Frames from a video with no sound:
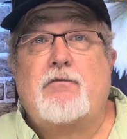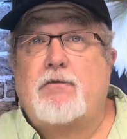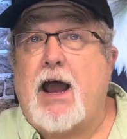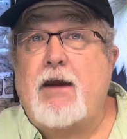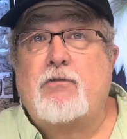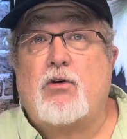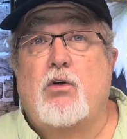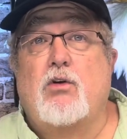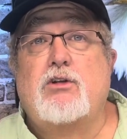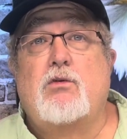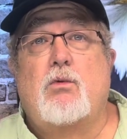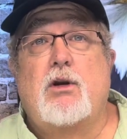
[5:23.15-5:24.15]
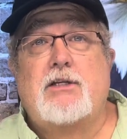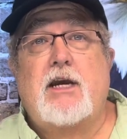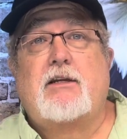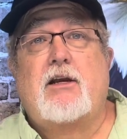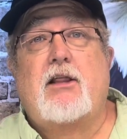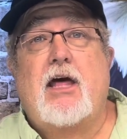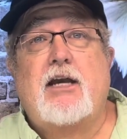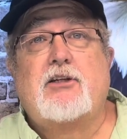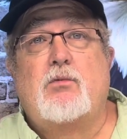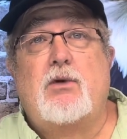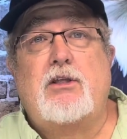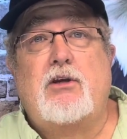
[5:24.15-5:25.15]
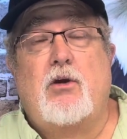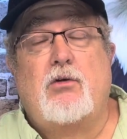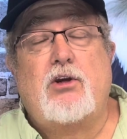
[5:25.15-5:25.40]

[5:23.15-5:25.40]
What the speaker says: five girls that want to take the class with you.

################

EXERCISE INSTRUCTIONS
Word for word, repeat the lines of data above, omitting every picture.

WRITTEN SOLUTION
Frames from a video with no sound:
[5:23.15-5:24.15]
[5:24.15-5:25.15]
[5:25.15-5:25.40]

[5:23.15-5:25.40]
What the speaker says: five girls that want to take the class with you.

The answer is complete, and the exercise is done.